Trilostane seems to be well tolerated by most dogs, although mild, self-limiting side effects such as diarrhoea, vomiting and lethargy were noted by 63% of owners in one study. More significantly however in another study acute death was described in two dogs two and four days after starting therapy and another two developed signs and biochemical evidence of hypoadrenocorticism. One of these dogs recovered with appropriate therapy. The other died despite withdrawal of trilostane and administration of appropriate therapy.

The question of how a drug with the capacity to suppress cortisol levels for no more than 20 hours could create clinically significant hypoadrenocorticism remains unanswered. Interestingly anecdotal incidents of acute death shortly after starting trilostane have been noted while a recent report documented the development of bilateral adrenal necrosis in two dogs on trilostane. The likelihood of long-term trilostane treatment leading to increased risk of adrenal necrosis through as a result of ACTH hypersecretion and/or direct effects of trilostane or its metabolites needs to be looked at further.

In summary both trilostane and mitotane seem to be effective in correcting clinical signs and hormonal abnormalities associated with pituitary dependent hyperadrenocorticism in approximately 80-85% of cases. Unfortunately this means a substantial number of affected dogs may not respond to standard medical therapy and in these cases a practical alternative needs to be considered sooner rather than later.
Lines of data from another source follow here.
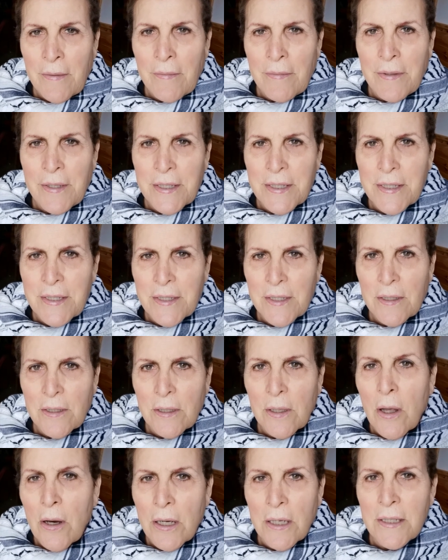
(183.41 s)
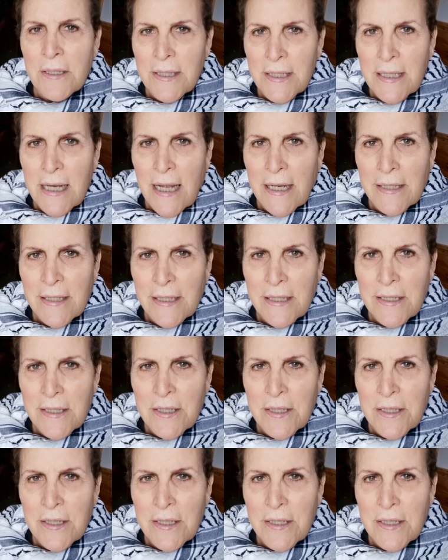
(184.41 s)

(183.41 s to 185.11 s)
This is a long-standing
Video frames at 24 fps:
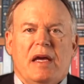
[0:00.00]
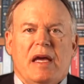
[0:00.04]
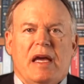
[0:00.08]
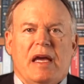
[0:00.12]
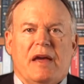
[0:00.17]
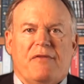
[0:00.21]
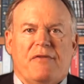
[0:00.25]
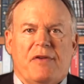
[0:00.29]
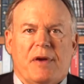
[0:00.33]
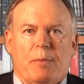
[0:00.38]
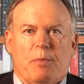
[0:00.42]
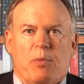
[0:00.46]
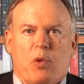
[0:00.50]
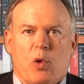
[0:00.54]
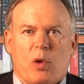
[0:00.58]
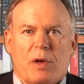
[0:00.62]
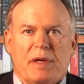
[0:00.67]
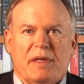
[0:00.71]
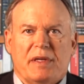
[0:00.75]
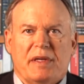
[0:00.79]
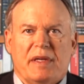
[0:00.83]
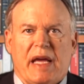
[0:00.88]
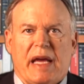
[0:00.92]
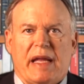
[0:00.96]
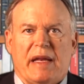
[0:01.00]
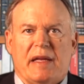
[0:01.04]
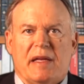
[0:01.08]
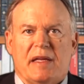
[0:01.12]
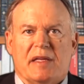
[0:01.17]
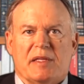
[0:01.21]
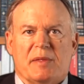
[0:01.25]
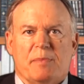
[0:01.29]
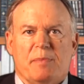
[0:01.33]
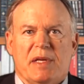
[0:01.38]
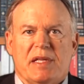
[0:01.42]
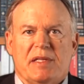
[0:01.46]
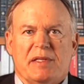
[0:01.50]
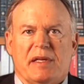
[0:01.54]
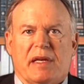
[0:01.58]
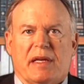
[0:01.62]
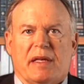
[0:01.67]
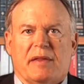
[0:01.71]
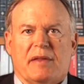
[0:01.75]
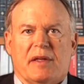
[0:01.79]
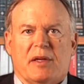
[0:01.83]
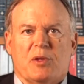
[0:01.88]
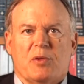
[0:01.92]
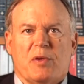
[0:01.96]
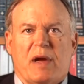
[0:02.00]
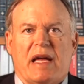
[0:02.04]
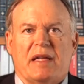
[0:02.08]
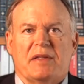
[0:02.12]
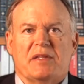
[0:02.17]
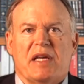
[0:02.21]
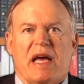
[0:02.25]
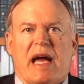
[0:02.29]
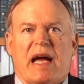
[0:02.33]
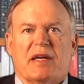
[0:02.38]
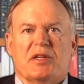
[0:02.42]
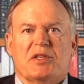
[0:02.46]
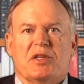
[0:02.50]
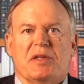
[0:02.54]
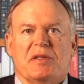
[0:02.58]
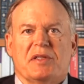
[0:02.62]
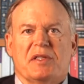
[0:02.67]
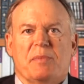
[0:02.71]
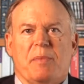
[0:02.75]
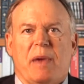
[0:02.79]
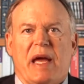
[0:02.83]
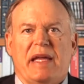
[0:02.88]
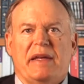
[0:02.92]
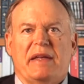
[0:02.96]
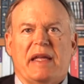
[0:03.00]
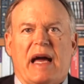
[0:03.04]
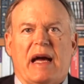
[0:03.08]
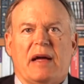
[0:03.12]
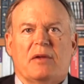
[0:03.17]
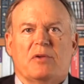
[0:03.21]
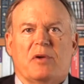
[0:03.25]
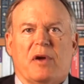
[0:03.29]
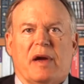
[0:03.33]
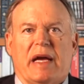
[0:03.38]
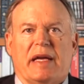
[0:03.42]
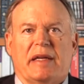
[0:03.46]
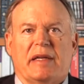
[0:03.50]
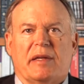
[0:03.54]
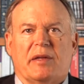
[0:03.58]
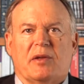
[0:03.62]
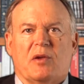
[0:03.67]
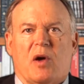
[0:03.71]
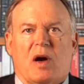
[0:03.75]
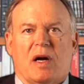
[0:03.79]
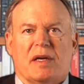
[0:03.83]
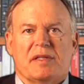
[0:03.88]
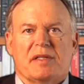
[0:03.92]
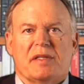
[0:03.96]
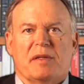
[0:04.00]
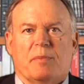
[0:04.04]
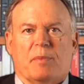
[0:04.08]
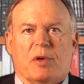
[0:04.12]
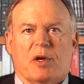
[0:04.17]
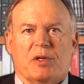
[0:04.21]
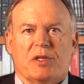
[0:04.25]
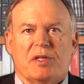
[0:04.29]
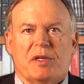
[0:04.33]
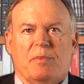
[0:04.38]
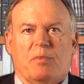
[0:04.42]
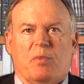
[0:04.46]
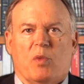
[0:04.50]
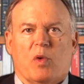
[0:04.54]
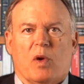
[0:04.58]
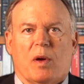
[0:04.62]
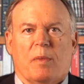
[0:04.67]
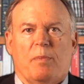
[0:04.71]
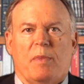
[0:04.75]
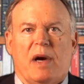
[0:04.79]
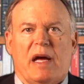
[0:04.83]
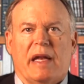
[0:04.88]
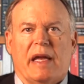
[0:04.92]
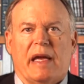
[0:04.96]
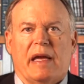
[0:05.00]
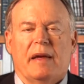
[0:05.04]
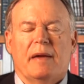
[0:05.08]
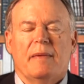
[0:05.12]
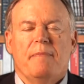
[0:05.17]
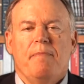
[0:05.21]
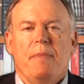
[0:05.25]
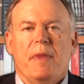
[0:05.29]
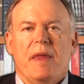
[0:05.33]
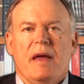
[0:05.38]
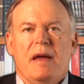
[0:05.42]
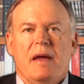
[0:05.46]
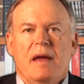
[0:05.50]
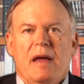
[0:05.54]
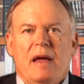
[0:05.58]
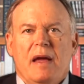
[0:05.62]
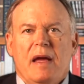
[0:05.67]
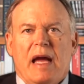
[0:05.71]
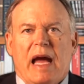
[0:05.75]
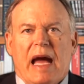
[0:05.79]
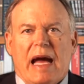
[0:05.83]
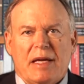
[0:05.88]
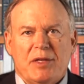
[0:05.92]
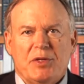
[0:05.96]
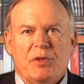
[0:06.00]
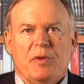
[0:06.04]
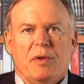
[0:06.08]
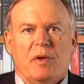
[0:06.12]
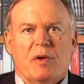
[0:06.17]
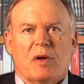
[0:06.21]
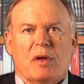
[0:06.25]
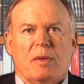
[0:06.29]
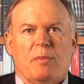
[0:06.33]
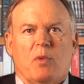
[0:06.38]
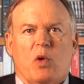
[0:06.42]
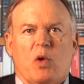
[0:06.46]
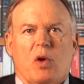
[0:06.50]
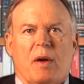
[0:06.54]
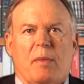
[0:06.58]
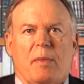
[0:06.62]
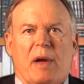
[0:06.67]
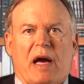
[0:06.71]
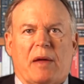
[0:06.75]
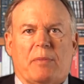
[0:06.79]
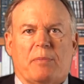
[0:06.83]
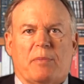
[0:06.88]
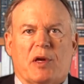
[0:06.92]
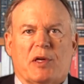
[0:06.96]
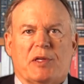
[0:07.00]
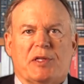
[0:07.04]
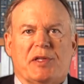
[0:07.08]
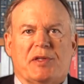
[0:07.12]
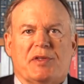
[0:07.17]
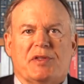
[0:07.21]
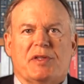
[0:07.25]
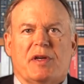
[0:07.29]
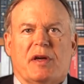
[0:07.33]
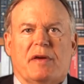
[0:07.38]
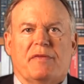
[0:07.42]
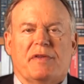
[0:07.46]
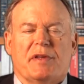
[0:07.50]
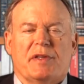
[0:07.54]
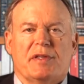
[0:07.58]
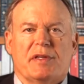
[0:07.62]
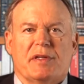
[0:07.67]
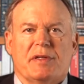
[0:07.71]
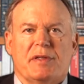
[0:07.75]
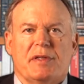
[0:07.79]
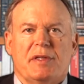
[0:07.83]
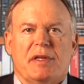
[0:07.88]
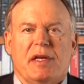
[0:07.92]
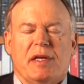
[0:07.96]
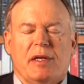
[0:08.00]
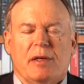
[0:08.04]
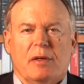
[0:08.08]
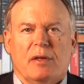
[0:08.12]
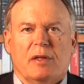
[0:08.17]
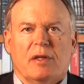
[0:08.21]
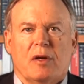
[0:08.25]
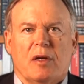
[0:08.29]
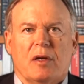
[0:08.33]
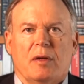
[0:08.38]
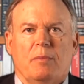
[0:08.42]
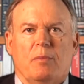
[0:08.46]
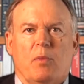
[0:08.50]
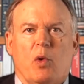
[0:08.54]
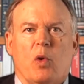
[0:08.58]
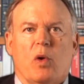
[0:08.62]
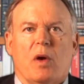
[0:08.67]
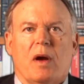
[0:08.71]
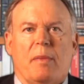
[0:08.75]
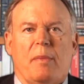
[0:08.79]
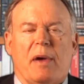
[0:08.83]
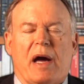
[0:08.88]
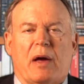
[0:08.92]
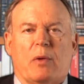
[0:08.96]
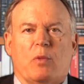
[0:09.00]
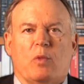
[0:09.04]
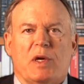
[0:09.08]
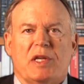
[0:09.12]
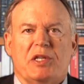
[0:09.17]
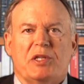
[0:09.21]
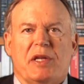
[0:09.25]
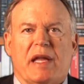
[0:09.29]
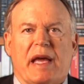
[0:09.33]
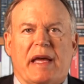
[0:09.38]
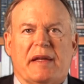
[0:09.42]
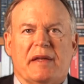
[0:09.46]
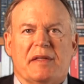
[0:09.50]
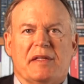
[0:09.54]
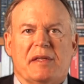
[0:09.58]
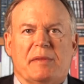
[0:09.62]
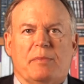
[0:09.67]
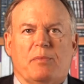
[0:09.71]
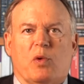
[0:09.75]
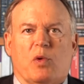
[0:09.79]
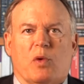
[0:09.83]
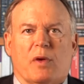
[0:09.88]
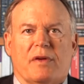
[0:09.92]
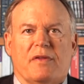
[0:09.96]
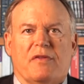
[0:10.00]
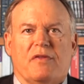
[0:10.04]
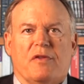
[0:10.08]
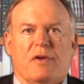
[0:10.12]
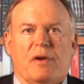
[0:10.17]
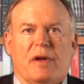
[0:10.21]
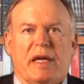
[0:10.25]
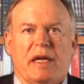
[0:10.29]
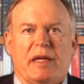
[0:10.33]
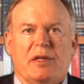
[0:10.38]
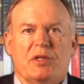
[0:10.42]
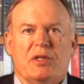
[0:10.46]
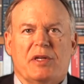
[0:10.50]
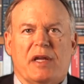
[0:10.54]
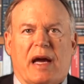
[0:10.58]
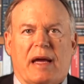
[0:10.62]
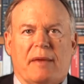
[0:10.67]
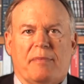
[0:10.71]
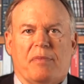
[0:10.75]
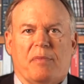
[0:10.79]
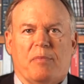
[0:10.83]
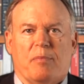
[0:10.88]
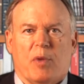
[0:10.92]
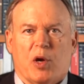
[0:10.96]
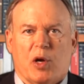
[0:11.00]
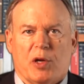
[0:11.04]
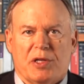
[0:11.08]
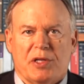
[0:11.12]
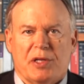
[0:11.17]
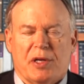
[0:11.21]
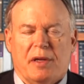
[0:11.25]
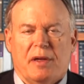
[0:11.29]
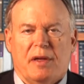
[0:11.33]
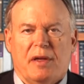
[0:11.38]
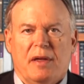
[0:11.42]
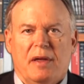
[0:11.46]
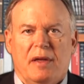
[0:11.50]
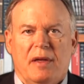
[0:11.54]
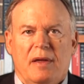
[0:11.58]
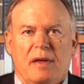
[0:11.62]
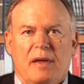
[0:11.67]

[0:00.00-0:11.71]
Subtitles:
If important data is missing, the transactions may downgrade and cost the merchant more money. As you learn more about merchant services, you'll learn more about which data is important for each type of merchant.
Surgical Alternatives to Mitotane/Trilostane

Investigators at the University of Utrecht have had considerable success using hypophysectomy, however, this is a specialised surgical procedure and not widely available. Additionally, despite apparently complete removal of the adenohyphysis, relapses have been common. Another therapeutic alternative is bilateral adrenalectomy.

Bilateral Adrenalectomy

Although this procedure has been proposed as a possible treatment some time, reported difficulties in the post-operative management of the adrenalectomised patient has resulted in the technique not achieving widespread acceptance as a feasible alternative to chemical adrenalectomy. However the surgery itself is relatively simple and management of the surgically-induced "panhypoadrenocorticism" is inexpensive and uncomplicated by potential hyperadrenocorticoid relapses. In the author's opinion the reported difficulties with this procedure can be largely overcome by reducing the potential for perioperative glucocorticoid and mineralocorticoid deficiencies with a continuous hydrocortisone infusion at an initial rate of 0.5mg/kg/hr until the animal is taking food and water orally and then changing to a combination of cortisone acetate with or without fludrocortisone for long term replacement therapy. This procedure may be a practical alternative for the treatment of PDH in the dog.